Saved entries
- - - -

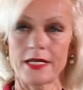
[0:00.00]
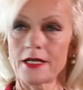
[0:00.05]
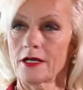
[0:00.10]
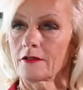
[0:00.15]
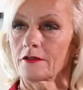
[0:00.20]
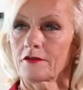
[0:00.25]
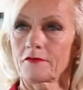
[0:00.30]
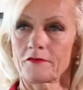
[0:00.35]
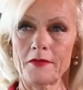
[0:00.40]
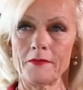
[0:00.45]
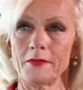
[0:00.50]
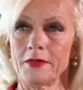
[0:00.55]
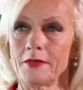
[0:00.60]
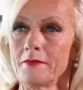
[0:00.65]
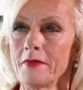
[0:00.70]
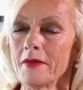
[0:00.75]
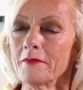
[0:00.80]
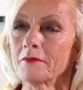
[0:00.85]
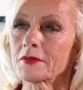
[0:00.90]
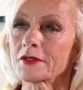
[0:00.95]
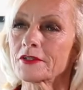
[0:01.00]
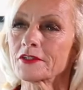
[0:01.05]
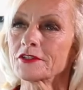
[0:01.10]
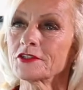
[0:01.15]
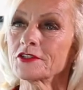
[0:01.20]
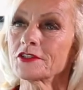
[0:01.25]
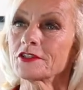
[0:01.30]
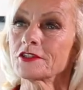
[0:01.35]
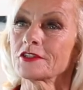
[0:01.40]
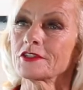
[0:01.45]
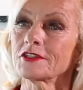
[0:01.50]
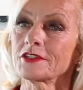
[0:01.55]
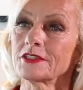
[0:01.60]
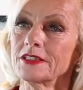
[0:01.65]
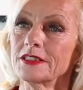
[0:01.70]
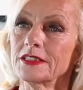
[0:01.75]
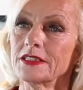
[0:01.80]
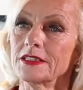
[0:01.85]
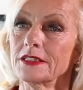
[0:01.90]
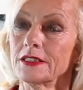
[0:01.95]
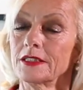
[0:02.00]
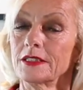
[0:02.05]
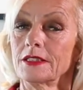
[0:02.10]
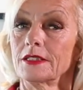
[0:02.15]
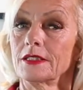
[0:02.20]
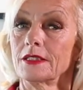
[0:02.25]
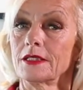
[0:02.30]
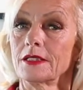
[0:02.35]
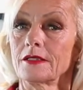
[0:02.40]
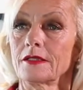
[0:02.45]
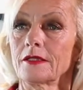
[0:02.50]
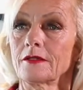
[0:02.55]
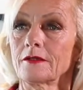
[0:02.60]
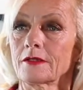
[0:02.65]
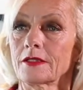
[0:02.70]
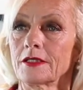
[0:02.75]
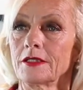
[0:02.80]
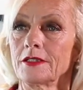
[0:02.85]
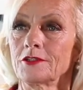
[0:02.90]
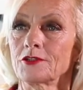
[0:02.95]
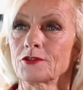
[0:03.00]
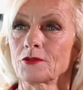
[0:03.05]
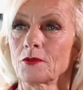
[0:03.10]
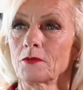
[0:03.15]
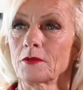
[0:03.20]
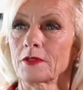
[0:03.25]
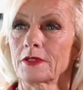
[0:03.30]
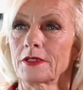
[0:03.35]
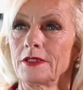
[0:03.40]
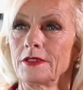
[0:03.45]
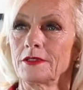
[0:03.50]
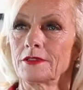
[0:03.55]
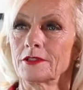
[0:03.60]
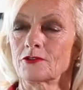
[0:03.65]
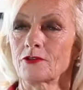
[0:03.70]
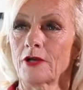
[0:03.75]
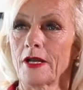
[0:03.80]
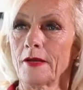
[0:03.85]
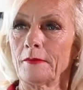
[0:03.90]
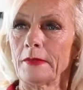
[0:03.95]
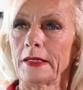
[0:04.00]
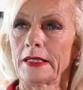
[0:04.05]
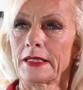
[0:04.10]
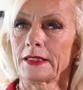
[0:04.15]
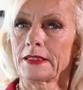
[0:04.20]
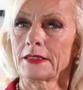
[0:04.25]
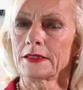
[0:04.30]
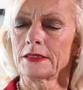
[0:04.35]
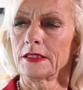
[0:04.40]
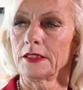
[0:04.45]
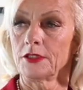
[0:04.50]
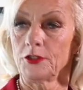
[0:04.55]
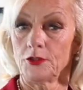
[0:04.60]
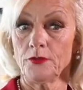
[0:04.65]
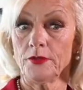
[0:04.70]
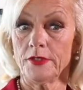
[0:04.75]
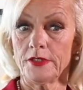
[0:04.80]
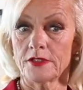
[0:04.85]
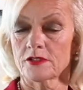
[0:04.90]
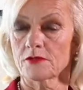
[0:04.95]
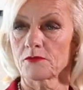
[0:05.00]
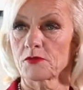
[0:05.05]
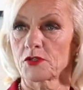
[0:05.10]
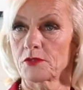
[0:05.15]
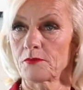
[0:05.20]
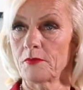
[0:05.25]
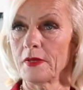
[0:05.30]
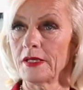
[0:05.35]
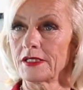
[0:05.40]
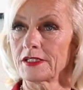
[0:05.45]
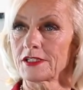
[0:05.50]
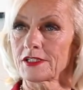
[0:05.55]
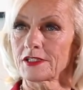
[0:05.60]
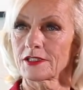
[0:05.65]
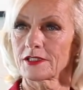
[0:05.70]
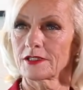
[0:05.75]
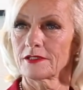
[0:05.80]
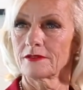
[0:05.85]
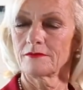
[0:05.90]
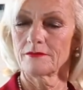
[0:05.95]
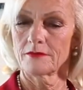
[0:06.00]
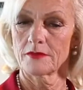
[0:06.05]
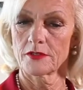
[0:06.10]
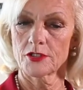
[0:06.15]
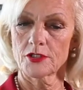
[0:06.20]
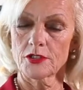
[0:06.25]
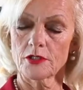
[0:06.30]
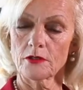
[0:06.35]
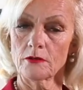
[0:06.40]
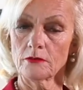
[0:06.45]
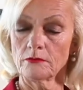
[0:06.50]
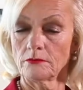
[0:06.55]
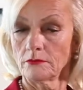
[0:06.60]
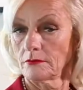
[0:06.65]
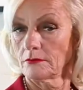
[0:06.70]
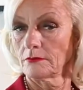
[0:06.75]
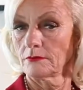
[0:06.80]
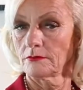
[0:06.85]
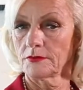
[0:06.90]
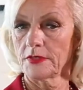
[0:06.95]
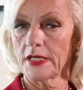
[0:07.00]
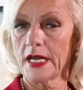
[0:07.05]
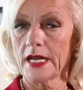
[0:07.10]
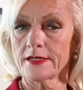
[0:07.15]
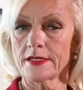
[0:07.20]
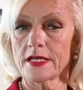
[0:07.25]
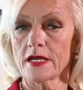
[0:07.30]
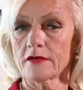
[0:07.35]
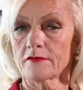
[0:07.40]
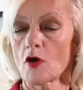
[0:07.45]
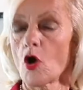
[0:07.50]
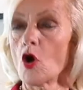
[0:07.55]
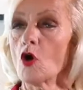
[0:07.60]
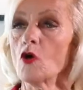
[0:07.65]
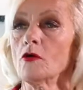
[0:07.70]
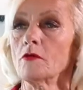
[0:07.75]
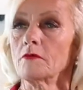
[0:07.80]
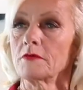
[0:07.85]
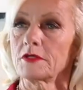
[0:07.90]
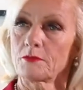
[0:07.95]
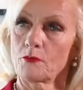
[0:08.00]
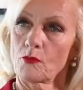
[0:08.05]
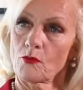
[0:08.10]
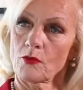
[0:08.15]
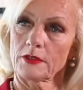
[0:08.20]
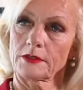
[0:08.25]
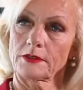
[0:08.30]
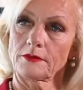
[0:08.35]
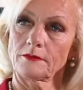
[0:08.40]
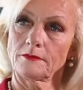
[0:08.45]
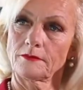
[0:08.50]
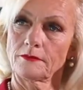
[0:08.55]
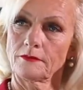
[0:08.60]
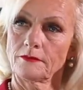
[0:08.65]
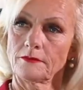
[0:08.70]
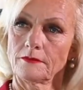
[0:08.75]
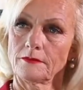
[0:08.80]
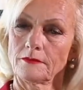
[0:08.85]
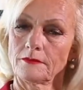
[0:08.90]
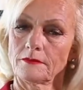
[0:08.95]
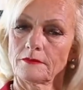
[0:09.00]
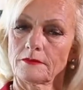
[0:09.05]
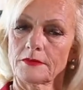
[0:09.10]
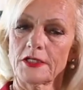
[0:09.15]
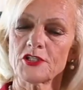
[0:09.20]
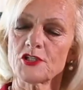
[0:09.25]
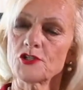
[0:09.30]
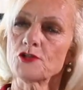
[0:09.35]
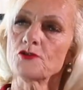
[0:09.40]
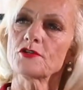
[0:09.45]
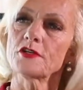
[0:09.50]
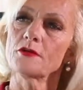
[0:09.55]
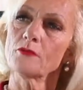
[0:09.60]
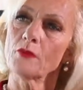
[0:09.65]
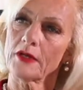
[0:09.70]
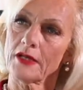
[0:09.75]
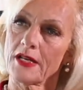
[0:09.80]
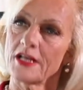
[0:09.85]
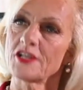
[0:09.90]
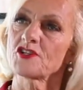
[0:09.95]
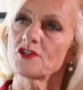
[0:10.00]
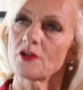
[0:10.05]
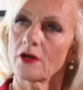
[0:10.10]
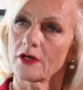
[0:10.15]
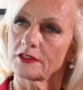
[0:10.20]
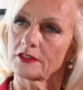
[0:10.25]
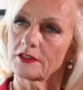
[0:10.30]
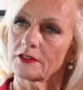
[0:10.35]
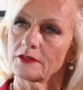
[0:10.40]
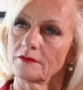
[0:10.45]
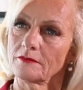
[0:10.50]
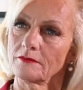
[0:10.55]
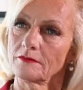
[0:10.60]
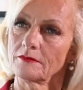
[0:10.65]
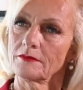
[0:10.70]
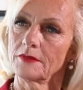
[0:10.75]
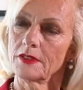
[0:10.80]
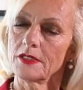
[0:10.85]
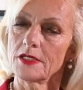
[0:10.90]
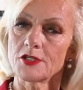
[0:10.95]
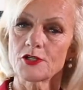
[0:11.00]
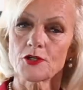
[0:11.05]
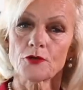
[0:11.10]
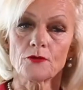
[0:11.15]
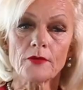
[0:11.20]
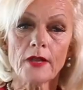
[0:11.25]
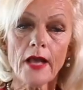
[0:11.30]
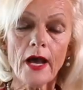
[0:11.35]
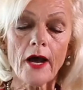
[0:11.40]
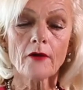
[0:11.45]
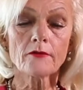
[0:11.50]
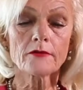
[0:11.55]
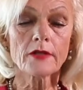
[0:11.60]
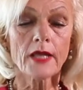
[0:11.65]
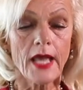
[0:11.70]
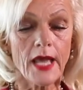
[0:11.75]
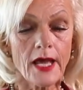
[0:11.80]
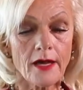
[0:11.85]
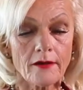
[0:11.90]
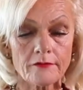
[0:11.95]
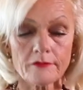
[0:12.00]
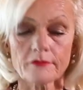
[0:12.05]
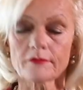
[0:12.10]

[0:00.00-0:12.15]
other family members, little kids, older kids, grandma. You need some space. So the idea of a home is born. That's usually where they start. So now they have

- - - -

• EXERCISE INSTRUCTIONS: Output nothing except an exact copy of the records above, with the images left out.

• SOLVED EXERCISE:
[0:00.00]
[0:00.05]
[0:00.10]
[0:00.15]
[0:00.20]
[0:00.25]
[0:00.30]
[0:00.35]
[0:00.40]
[0:00.45]
[0:00.50]
[0:00.55]
[0:00.60]
[0:00.65]
[0:00.70]
[0:00.75]
[0:00.80]
[0:00.85]
[0:00.90]
[0:00.95]
[0:01.00]
[0:01.05]
[0:01.10]
[0:01.15]
[0:01.20]
[0:01.25]
[0:01.30]
[0:01.35]
[0:01.40]
[0:01.45]
[0:01.50]
[0:01.55]
[0:01.60]
[0:01.65]
[0:01.70]
[0:01.75]
[0:01.80]
[0:01.85]
[0:01.90]
[0:01.95]
[0:02.00]
[0:02.05]
[0:02.10]
[0:02.15]
[0:02.20]
[0:02.25]
[0:02.30]
[0:02.35]
[0:02.40]
[0:02.45]
[0:02.50]
[0:02.55]
[0:02.60]
[0:02.65]
[0:02.70]
[0:02.75]
[0:02.80]
[0:02.85]
[0:02.90]
[0:02.95]
[0:03.00]
[0:03.05]
[0:03.10]
[0:03.15]
[0:03.20]
[0:03.25]
[0:03.30]
[0:03.35]
[0:03.40]
[0:03.45]
[0:03.50]
[0:03.55]
[0:03.60]
[0:03.65]
[0:03.70]
[0:03.75]
[0:03.80]
[0:03.85]
[0:03.90]
[0:03.95]
[0:04.00]
[0:04.05]
[0:04.10]
[0:04.15]
[0:04.20]
[0:04.25]
[0:04.30]
[0:04.35]
[0:04.40]
[0:04.45]
[0:04.50]
[0:04.55]
[0:04.60]
[0:04.65]
[0:04.70]
[0:04.75]
[0:04.80]
[0:04.85]
[0:04.90]
[0:04.95]
[0:05.00]
[0:05.05]
[0:05.10]
[0:05.15]
[0:05.20]
[0:05.25]
[0:05.30]
[0:05.35]
[0:05.40]
[0:05.45]
[0:05.50]
[0:05.55]
[0:05.60]
[0:05.65]
[0:05.70]
[0:05.75]
[0:05.80]
[0:05.85]
[0:05.90]
[0:05.95]
[0:06.00]
[0:06.05]
[0:06.10]
[0:06.15]
[0:06.20]
[0:06.25]
[0:06.30]
[0:06.35]
[0:06.40]
[0:06.45]
[0:06.50]
[0:06.55]
[0:06.60]
[0:06.65]
[0:06.70]
[0:06.75]
[0:06.80]
[0:06.85]
[0:06.90]
[0:06.95]
[0:07.00]
[0:07.05]
[0:07.10]
[0:07.15]
[0:07.20]
[0:07.25]
[0:07.30]
[0:07.35]
[0:07.40]
[0:07.45]
[0:07.50]
[0:07.55]
[0:07.60]
[0:07.65]
[0:07.70]
[0:07.75]
[0:07.80]
[0:07.85]
[0:07.90]
[0:07.95]
[0:08.00]
[0:08.05]
[0:08.10]
[0:08.15]
[0:08.20]
[0:08.25]
[0:08.30]
[0:08.35]
[0:08.40]
[0:08.45]
[0:08.50]
[0:08.55]
[0:08.60]
[0:08.65]
[0:08.70]
[0:08.75]
[0:08.80]
[0:08.85]
[0:08.90]
[0:08.95]
[0:09.00]
[0:09.05]
[0:09.10]
[0:09.15]
[0:09.20]
[0:09.25]
[0:09.30]
[0:09.35]
[0:09.40]
[0:09.45]
[0:09.50]
[0:09.55]
[0:09.60]
[0:09.65]
[0:09.70]
[0:09.75]
[0:09.80]
[0:09.85]
[0:09.90]
[0:09.95]
[0:10.00]
[0:10.05]
[0:10.10]
[0:10.15]
[0:10.20]
[0:10.25]
[0:10.30]
[0:10.35]
[0:10.40]
[0:10.45]
[0:10.50]
[0:10.55]
[0:10.60]
[0:10.65]
[0:10.70]
[0:10.75]
[0:10.80]
[0:10.85]
[0:10.90]
[0:10.95]
[0:11.00]
[0:11.05]
[0:11.10]
[0:11.15]
[0:11.20]
[0:11.25]
[0:11.30]
[0:11.35]
[0:11.40]
[0:11.45]
[0:11.50]
[0:11.55]
[0:11.60]
[0:11.65]
[0:11.70]
[0:11.75]
[0:11.80]
[0:11.85]
[0:11.90]
[0:11.95]
[0:12.00]
[0:12.05]
[0:12.10]

[0:00.00-0:12.15]
other family members, little kids, older kids, grandma. You need some space. So the idea of a home is born. That's usually where they start. So now they have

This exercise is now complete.